JELD-WEN Announces Closing of $800 Million Senior Notes Offering, Debt Refinancing and Amendments of Credit Facilities
CHARLOTTE, N.C.--(BUSINESS WIRE)--
JELD-WEN Holding, Inc. (“JELD-WEN” or “the Company”) (NYSE:JELD) today
announced that its direct, wholly-owned subsidiary, JELD-WEN, Inc. (the
“Issuer”), completed its previously announced offering of $400 million
of 4.625% senior notes due 2025 (the “2025 Notes”) and $400 million of
4.875% senior notes due 2027 (the “2027 Notes” and together with the
2025 Notes, the “Notes”) in a private placement exempt from registration
under the Securities Act of 1933, as amended (the “Securities Act”). The
Issuer used net proceeds from the offering to partially repay existing
term loan debt.
JELD-WEN also announced today that the Company and certain of its
subsidiaries entered into amendments to their existing term loan credit
agreement (the “Term Loan Credit Agreement”) and asset-based revolving
credit agreement (the “ABL Credit Agreement”).

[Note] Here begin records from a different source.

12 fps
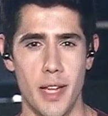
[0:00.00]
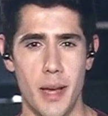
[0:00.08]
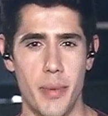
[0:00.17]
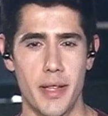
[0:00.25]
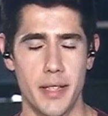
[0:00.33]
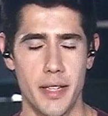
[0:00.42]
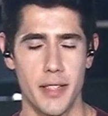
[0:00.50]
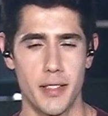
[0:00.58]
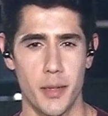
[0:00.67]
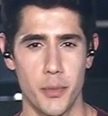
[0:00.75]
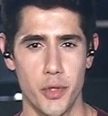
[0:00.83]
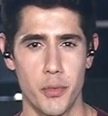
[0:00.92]
Patrícia.
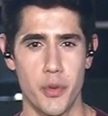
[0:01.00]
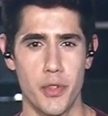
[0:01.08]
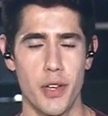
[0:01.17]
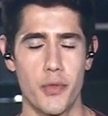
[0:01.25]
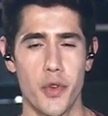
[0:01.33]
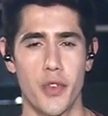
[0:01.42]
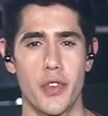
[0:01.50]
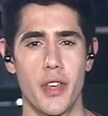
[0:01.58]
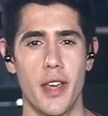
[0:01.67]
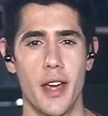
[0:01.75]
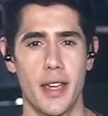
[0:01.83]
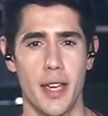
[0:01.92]
Muito bom dia a você, a
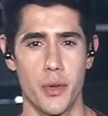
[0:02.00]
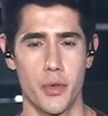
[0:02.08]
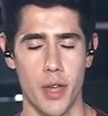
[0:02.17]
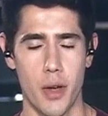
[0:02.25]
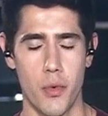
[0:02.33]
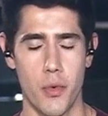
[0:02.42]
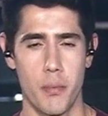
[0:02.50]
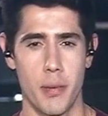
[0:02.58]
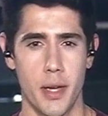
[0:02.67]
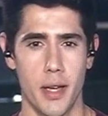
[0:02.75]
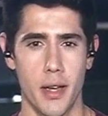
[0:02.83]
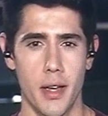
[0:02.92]
quem nos
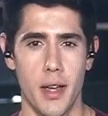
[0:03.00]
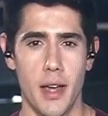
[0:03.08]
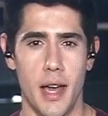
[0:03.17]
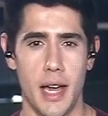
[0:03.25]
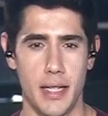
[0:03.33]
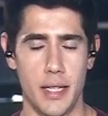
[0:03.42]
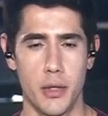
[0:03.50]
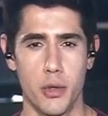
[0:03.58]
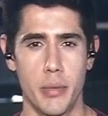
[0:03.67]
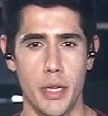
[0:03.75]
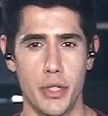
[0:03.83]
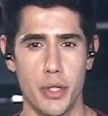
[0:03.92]
acompanha aqui no
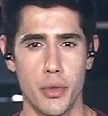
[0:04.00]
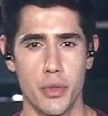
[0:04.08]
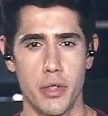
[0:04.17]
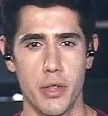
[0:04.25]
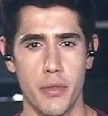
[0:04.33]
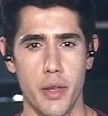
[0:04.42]
Band News TV.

Following repayment of approximately $787 million of outstanding term
loan indebtedness with net proceeds of the offering of the Notes, the
amended $440 million term loan facility will mature December 2024
(extended from July 2022) and will bear interest at a rate of LIBOR plus
175 to 200 basis points, determined based upon the Company’s corporate
credit rating, with a LIBOR floor of 0%. This compares favorably to the
previous rate of LIBOR plus 275 to 300 basis points, determined based
upon the Company’s leverage ratio, with a LIBOR floor of 1%, under the
existing Term Loan Credit Agreement. The amendments to the Term Loan
Credit Agreement also modify certain other terms and provisions,
including to provide for additional covenant flexibility and additional
capacity under the incremental facility, and to conform to certain terms
and provisions of the Notes.
The amended $300 million asset-based revolving credit facility will
mature December 2022 (extended from October 2019) and will bear interest
primarily at a rate of LIBOR plus 125 to 175 basis points, determined
based upon availability under the facility. This compares favorably to
the previous rate of LIBOR plus 150 to 200 basis points under the
existing ABL Credit Agreement. The amendments to the ABL Credit
Agreement also make certain adjustments to the borrowing base and modify
certain other terms and provisions, including to provide for additional
covenant flexibility and additional flexibility under the incremental
facility, and to conform to certain terms and provisions of the amended
Term Loan Credit Agreement.
The Company anticipates that the amendments to the Term Loan Credit
Agreement and the ABL Credit Agreement, and the issuance of the Notes
(together, the “Refinancing”) will establish a long-term capital
structure that provides strategic, operating, and financial flexibility.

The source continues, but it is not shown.